• WHAT THE TASK REQUIRES: Here the job is to print all of the entries below verbatim and leave out any picture.

• MATERIAL SHOWN:
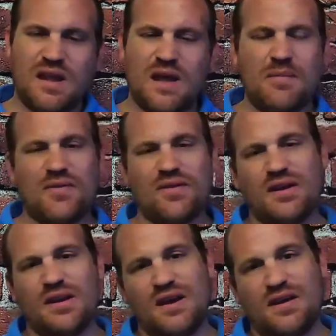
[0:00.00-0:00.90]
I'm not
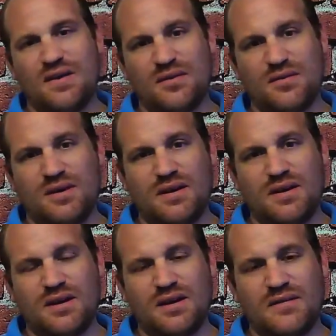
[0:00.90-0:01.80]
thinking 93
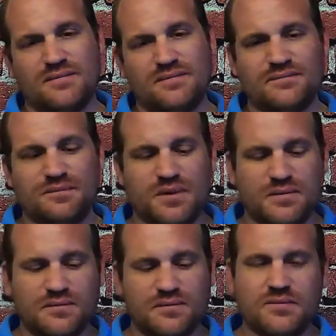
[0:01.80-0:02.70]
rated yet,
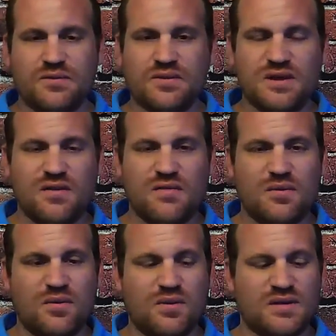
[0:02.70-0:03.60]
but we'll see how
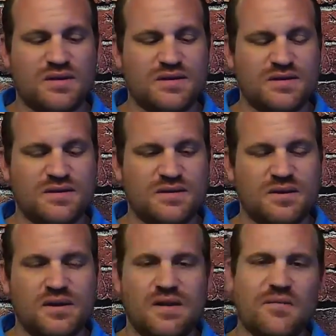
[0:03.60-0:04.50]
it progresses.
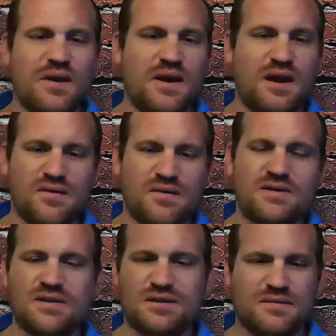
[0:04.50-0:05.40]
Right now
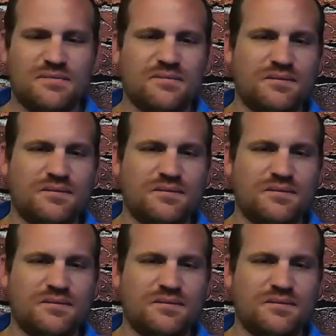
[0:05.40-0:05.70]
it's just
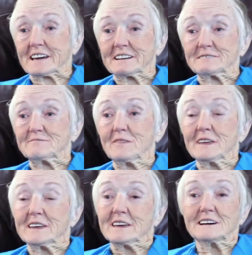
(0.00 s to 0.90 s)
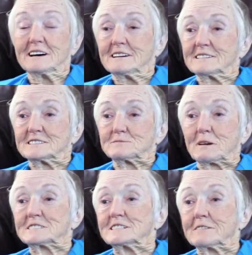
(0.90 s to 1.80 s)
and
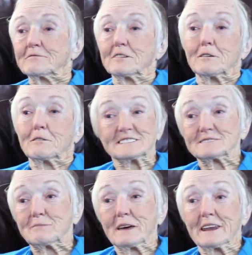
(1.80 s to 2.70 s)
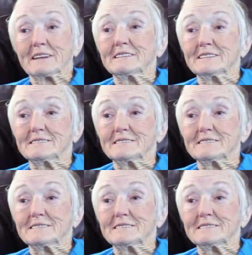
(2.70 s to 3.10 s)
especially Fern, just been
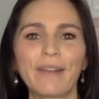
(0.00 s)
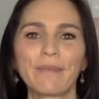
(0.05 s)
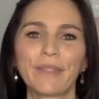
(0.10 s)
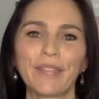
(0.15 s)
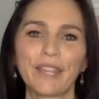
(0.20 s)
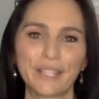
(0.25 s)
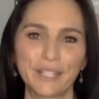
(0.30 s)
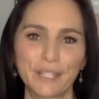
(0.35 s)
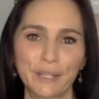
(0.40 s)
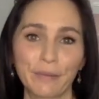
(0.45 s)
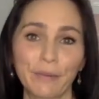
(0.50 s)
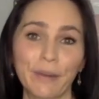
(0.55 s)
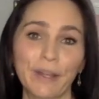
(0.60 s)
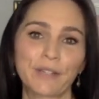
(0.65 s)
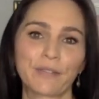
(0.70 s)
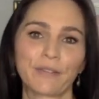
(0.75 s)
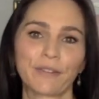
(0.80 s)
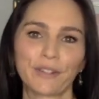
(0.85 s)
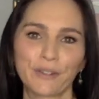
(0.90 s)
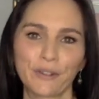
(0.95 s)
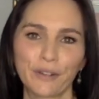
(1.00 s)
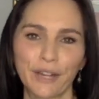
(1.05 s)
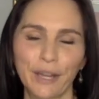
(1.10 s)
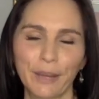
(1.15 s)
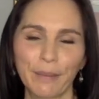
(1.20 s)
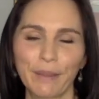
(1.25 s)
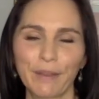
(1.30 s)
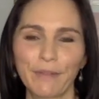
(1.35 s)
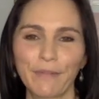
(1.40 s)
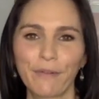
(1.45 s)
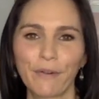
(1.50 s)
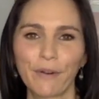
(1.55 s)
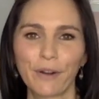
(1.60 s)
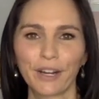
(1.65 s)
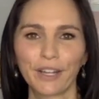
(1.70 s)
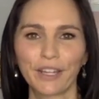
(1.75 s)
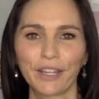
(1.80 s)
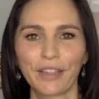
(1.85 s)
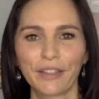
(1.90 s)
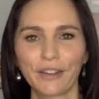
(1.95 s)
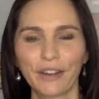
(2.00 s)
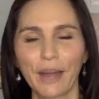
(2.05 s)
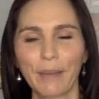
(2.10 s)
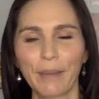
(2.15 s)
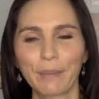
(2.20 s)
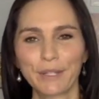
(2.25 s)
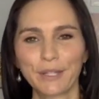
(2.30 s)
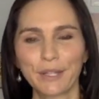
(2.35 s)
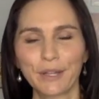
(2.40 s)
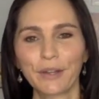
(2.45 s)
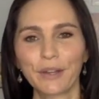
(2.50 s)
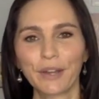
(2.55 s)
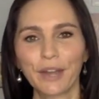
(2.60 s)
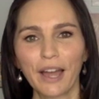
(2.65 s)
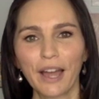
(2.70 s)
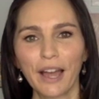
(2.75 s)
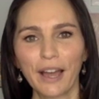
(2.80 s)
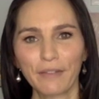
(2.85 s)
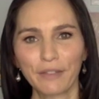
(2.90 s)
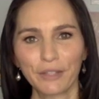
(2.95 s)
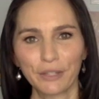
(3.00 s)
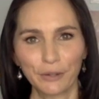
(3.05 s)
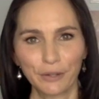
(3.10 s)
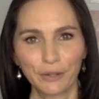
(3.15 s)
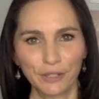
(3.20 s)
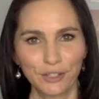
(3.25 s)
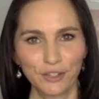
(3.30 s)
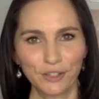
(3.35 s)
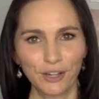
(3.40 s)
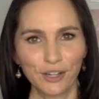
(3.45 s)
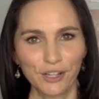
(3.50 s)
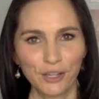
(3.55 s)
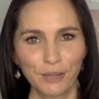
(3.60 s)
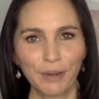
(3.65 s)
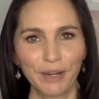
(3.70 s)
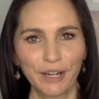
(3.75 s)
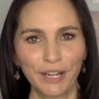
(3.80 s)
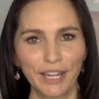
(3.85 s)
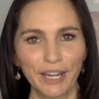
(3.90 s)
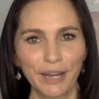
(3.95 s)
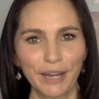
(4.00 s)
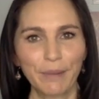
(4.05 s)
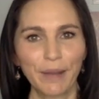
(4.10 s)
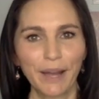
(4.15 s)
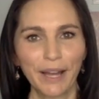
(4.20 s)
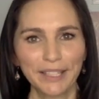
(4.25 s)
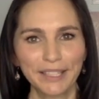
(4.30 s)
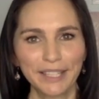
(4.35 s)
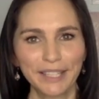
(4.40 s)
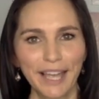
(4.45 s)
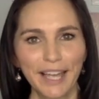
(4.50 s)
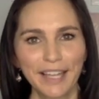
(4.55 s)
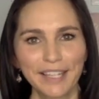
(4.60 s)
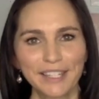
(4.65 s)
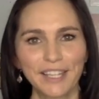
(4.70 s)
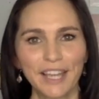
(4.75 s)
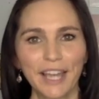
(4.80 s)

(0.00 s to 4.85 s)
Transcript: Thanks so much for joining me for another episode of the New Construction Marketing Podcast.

• ANSWER BOX:
[0:00.00-0:00.90]
I'm not
[0:00.90-0:01.80]
thinking 93
[0:01.80-0:02.70]
rated yet,
[0:02.70-0:03.60]
but we'll see how
[0:03.60-0:04.50]
it progresses.
[0:04.50-0:05.40]
Right now
[0:05.40-0:05.70]
it's just
(0.00 s to 0.90 s)
(0.90 s to 1.80 s)
and
(1.80 s to 2.70 s)
(2.70 s to 3.10 s)
especially Fern, just been
(0.00 s)
(0.05 s)
(0.10 s)
(0.15 s)
(0.20 s)
(0.25 s)
(0.30 s)
(0.35 s)
(0.40 s)
(0.45 s)
(0.50 s)
(0.55 s)
(0.60 s)
(0.65 s)
(0.70 s)
(0.75 s)
(0.80 s)
(0.85 s)
(0.90 s)
(0.95 s)
(1.00 s)
(1.05 s)
(1.10 s)
(1.15 s)
(1.20 s)
(1.25 s)
(1.30 s)
(1.35 s)
(1.40 s)
(1.45 s)
(1.50 s)
(1.55 s)
(1.60 s)
(1.65 s)
(1.70 s)
(1.75 s)
(1.80 s)
(1.85 s)
(1.90 s)
(1.95 s)
(2.00 s)
(2.05 s)
(2.10 s)
(2.15 s)
(2.20 s)
(2.25 s)
(2.30 s)
(2.35 s)
(2.40 s)
(2.45 s)
(2.50 s)
(2.55 s)
(2.60 s)
(2.65 s)
(2.70 s)
(2.75 s)
(2.80 s)
(2.85 s)
(2.90 s)
(2.95 s)
(3.00 s)
(3.05 s)
(3.10 s)
(3.15 s)
(3.20 s)
(3.25 s)
(3.30 s)
(3.35 s)
(3.40 s)
(3.45 s)
(3.50 s)
(3.55 s)
(3.60 s)
(3.65 s)
(3.70 s)
(3.75 s)
(3.80 s)
(3.85 s)
(3.90 s)
(3.95 s)
(4.00 s)
(4.05 s)
(4.10 s)
(4.15 s)
(4.20 s)
(4.25 s)
(4.30 s)
(4.35 s)
(4.40 s)
(4.45 s)
(4.50 s)
(4.55 s)
(4.60 s)
(4.65 s)
(4.70 s)
(4.75 s)
(4.80 s)

(0.00 s to 4.85 s)
Transcript: Thanks so much for joining me for another episode of the New Construction Marketing Podcast.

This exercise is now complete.